The President of Ukraine, Volodymyr Zelensky, reproached Germany for prioritizing the economy and the supply of Russian gas, while warning that with the invasion of his country Moscow is “building a new wall” between “freedom and lack of freedom”.

“We warned them that Nord Stream 2 was a weapon. And his answer was economy, economy, economy,” Zelensky said, in a virtual speech in the Bundestag (lower house of Parliament), referring to the German-Russian gas pipeline and sanctions that, in his opinion, “are insufficient and come late”.

“Every bomb that falls, every decision that is not taken is a stone with which that wall is built,” added the Ukrainian president, whose speech by videoconference had been greeted with a standing ovation from the whole plenary.

Zelensky then addressed German Chancellor Olaf Scholz, whom he asked to “be the leader that Germany needs” and to strongly support his country, something that cannot be limited, in his opinion, to the economic sanctions so far imposed against the environment of Russian President Vladimir Putin.

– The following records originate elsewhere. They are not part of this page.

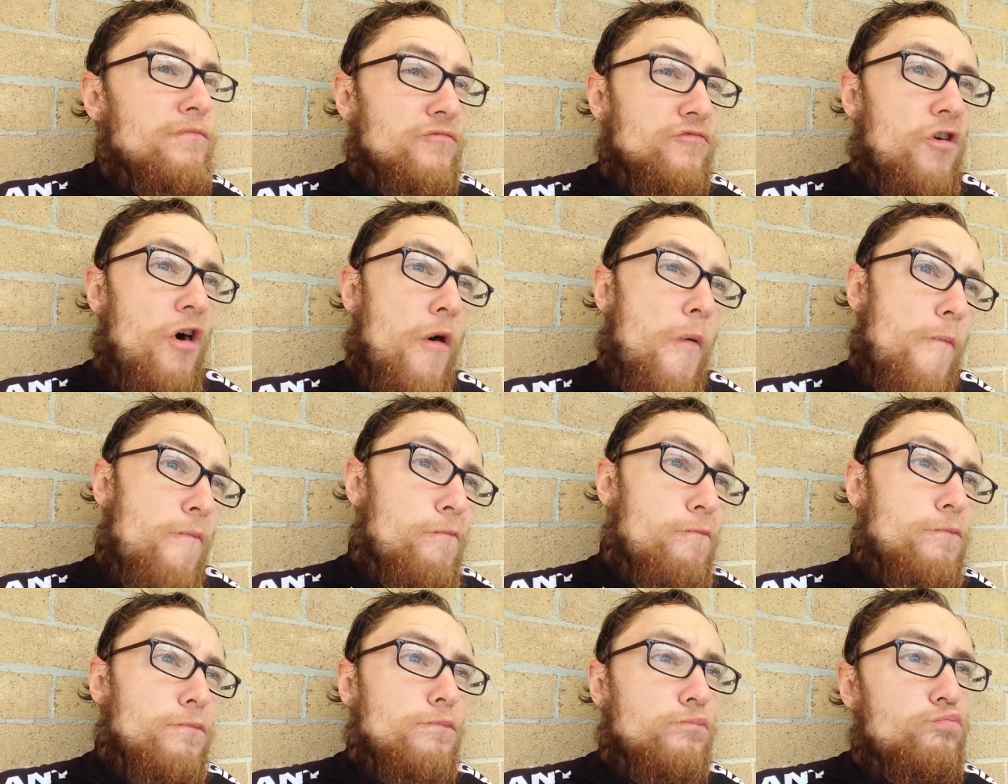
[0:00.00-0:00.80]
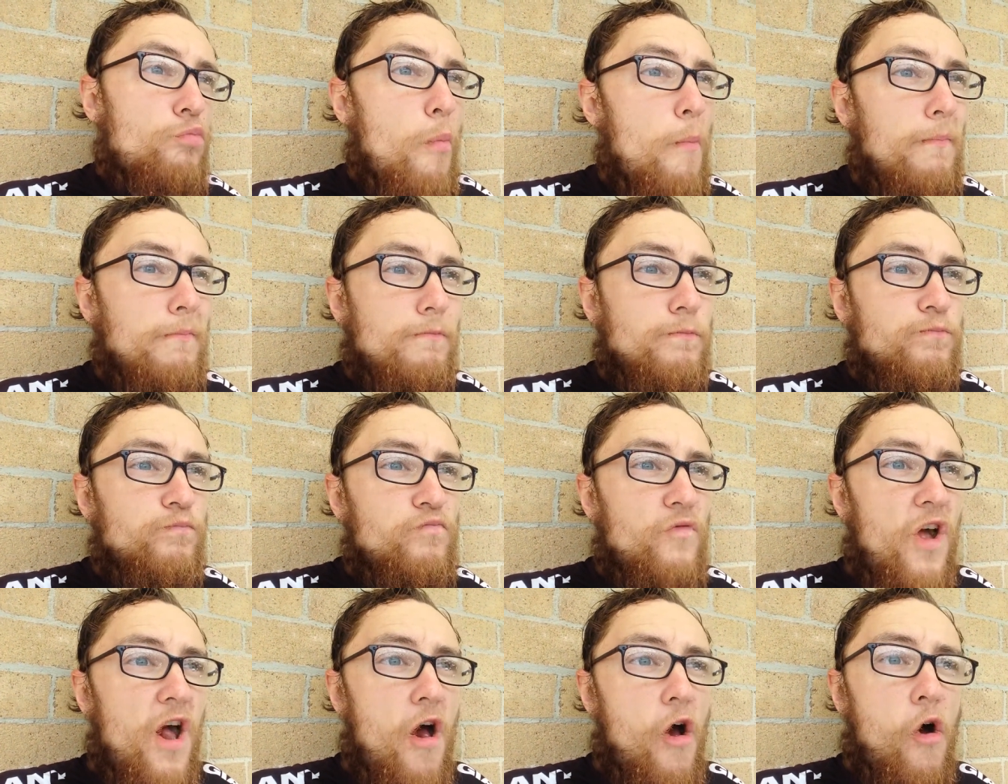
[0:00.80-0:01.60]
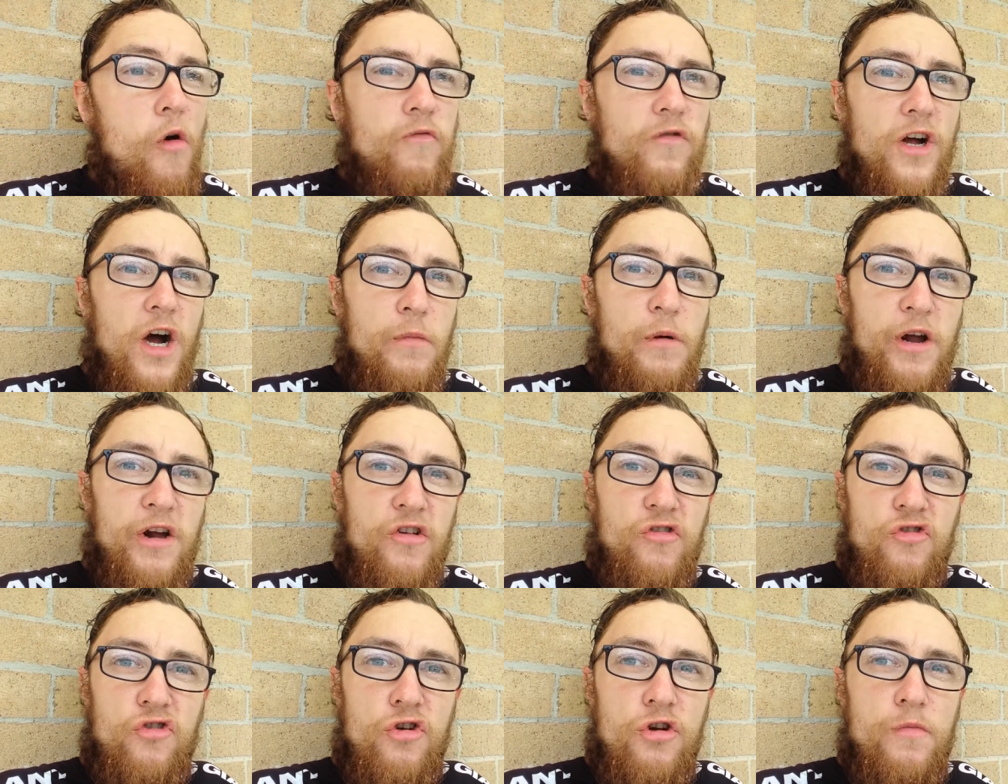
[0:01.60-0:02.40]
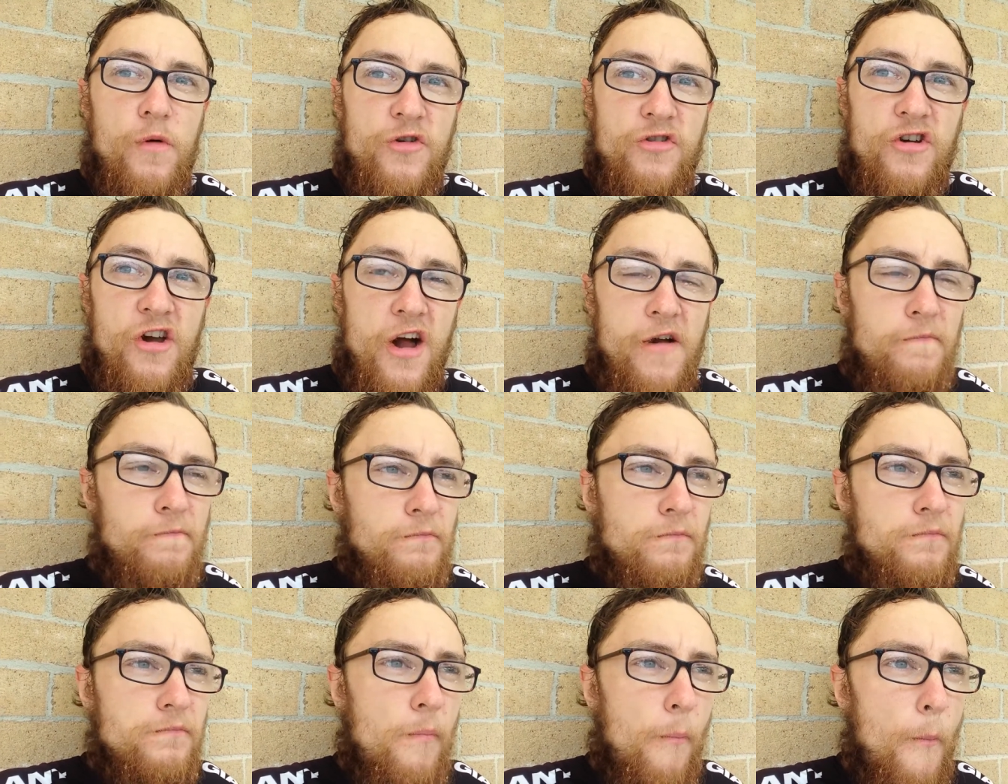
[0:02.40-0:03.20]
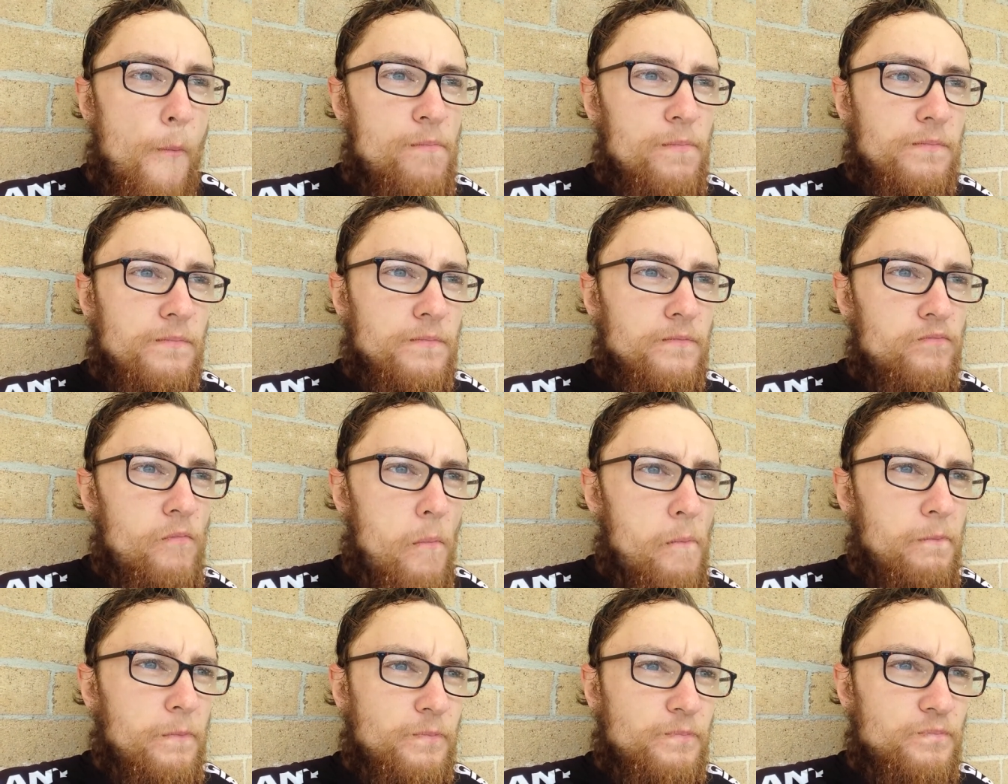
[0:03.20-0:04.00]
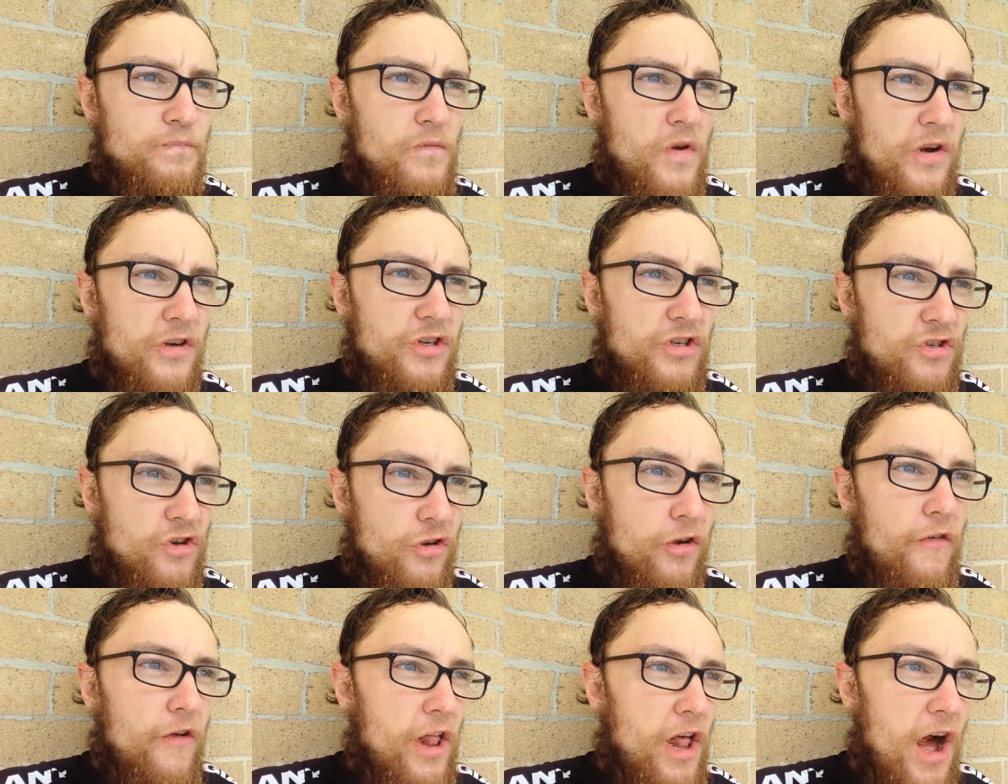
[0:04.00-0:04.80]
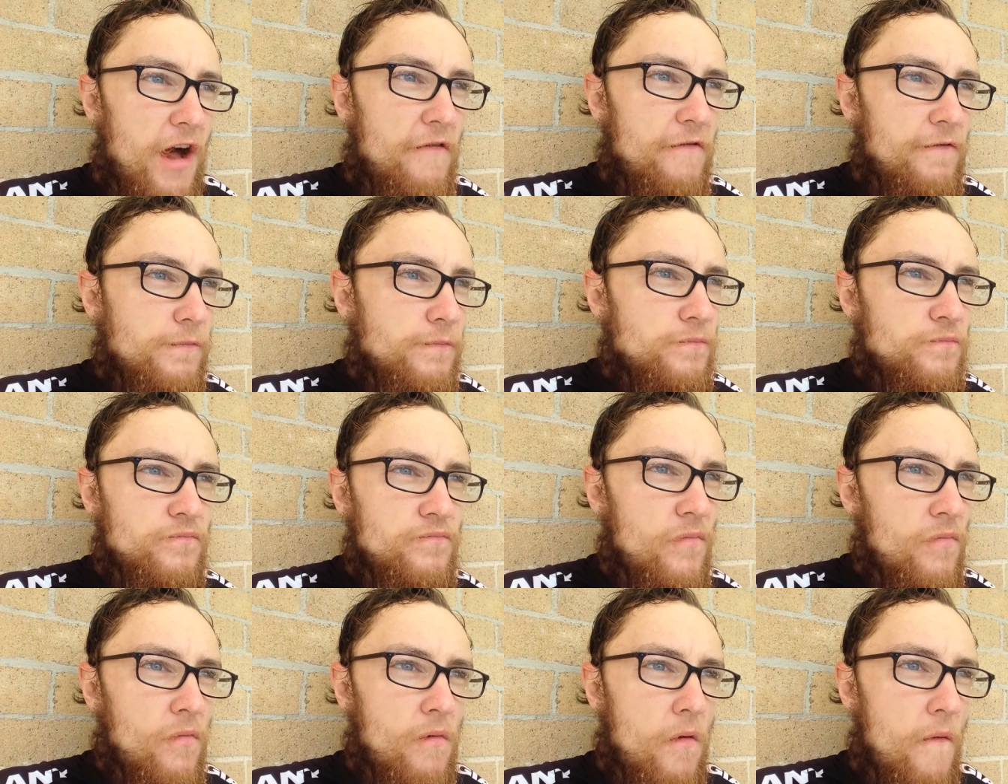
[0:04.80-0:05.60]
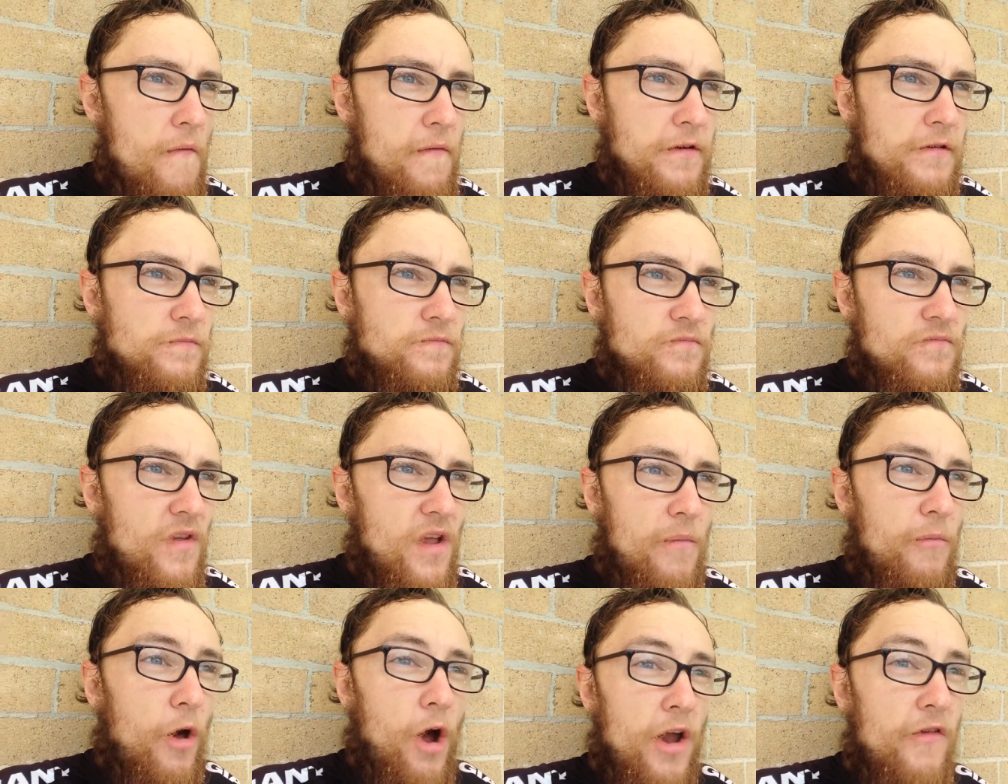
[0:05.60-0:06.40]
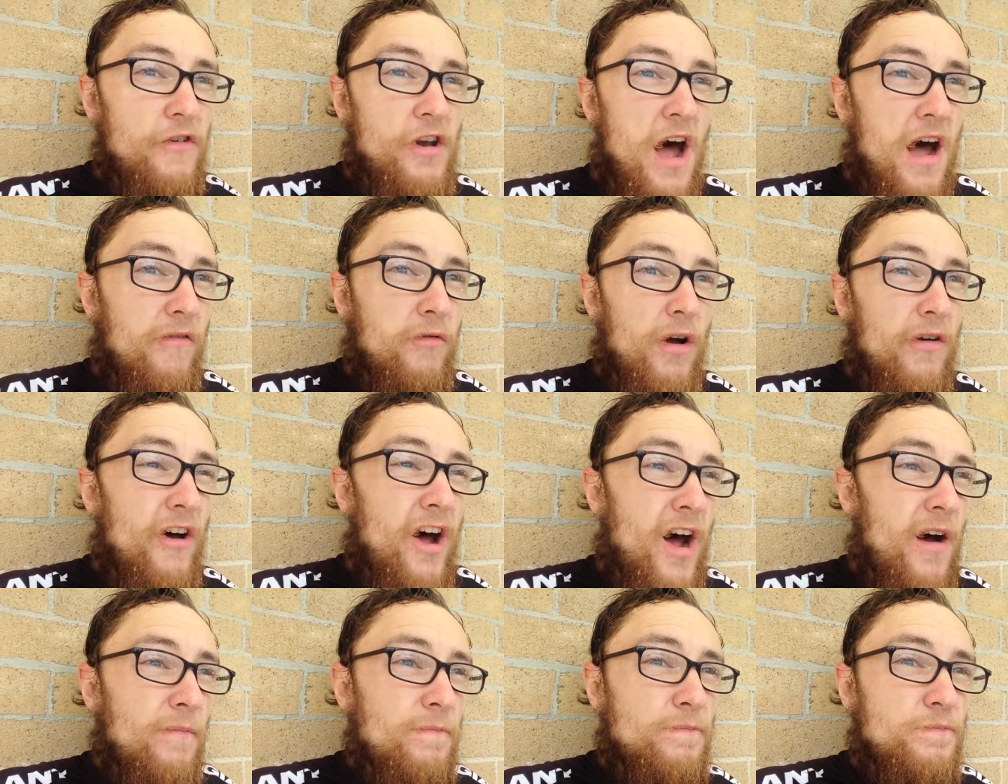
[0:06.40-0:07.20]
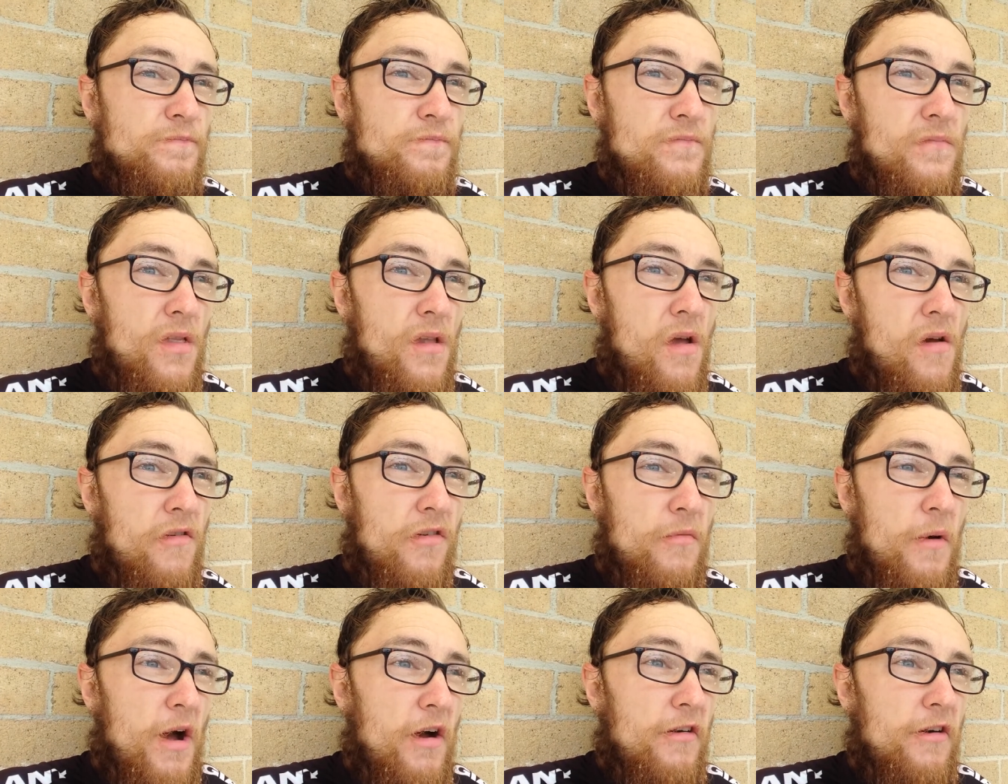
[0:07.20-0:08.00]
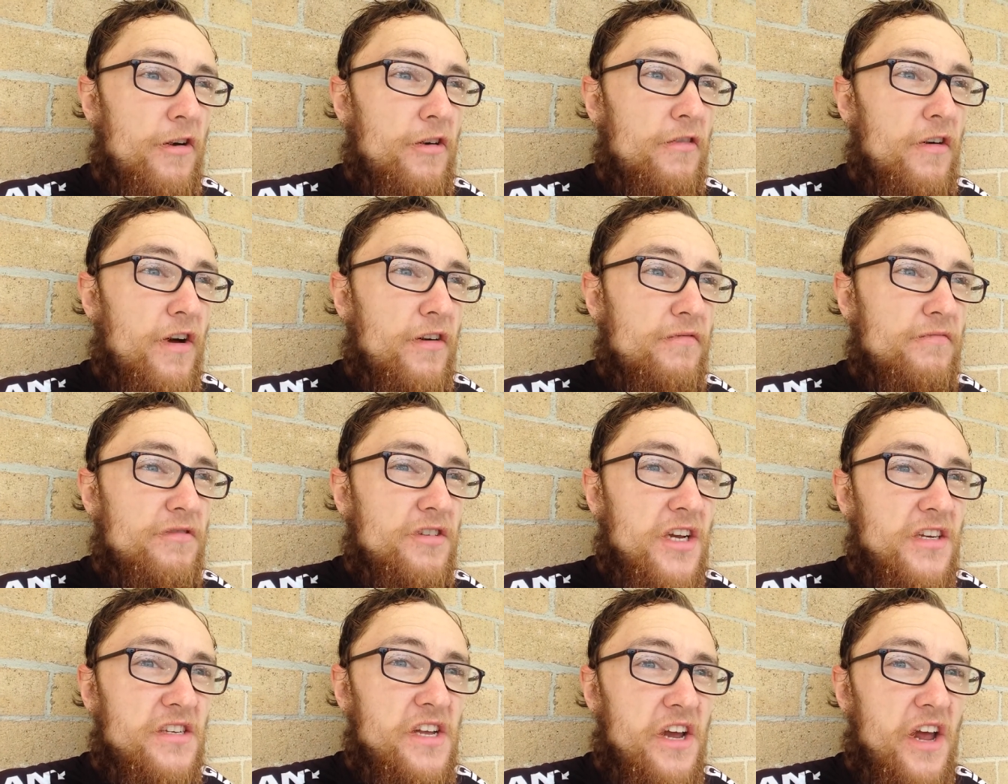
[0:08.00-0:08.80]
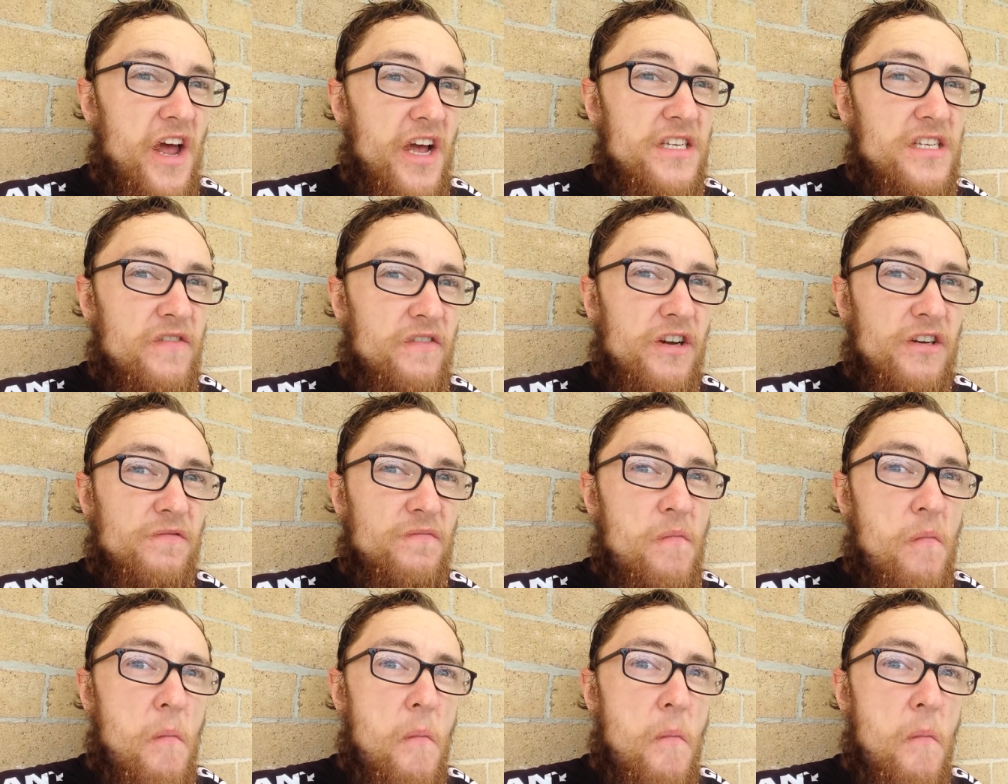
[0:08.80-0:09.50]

So yeah, hopefully I'll make it to Cooma today, which is another like I'm not even halfway there. It's about another 60 k's I think.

The Ukrainian leader enumerated in his message from the bombing of the besieged city of Mariupol to the rest of the attacks that his country suffers “day and night”, uninterrupted and “every day of the week”.

“It is difficult for us to survive all this without the help of the rest of the world, to defend Ukraine and to defend the free world of Europe,” he added, to insist on the metaphor of the wall, alluding to which Berlin left for decades.

He paraphrased then-US President Ronald Reagan's historic 1987 speech at the Berlin Wall, when he asked Soviet leader Mikhail Gorbachev to tear it down.

“Mr Scholz, destroy that wall,” he said, later regretting that his country was receiving “more support” from across the Atlantic than in Europe itself.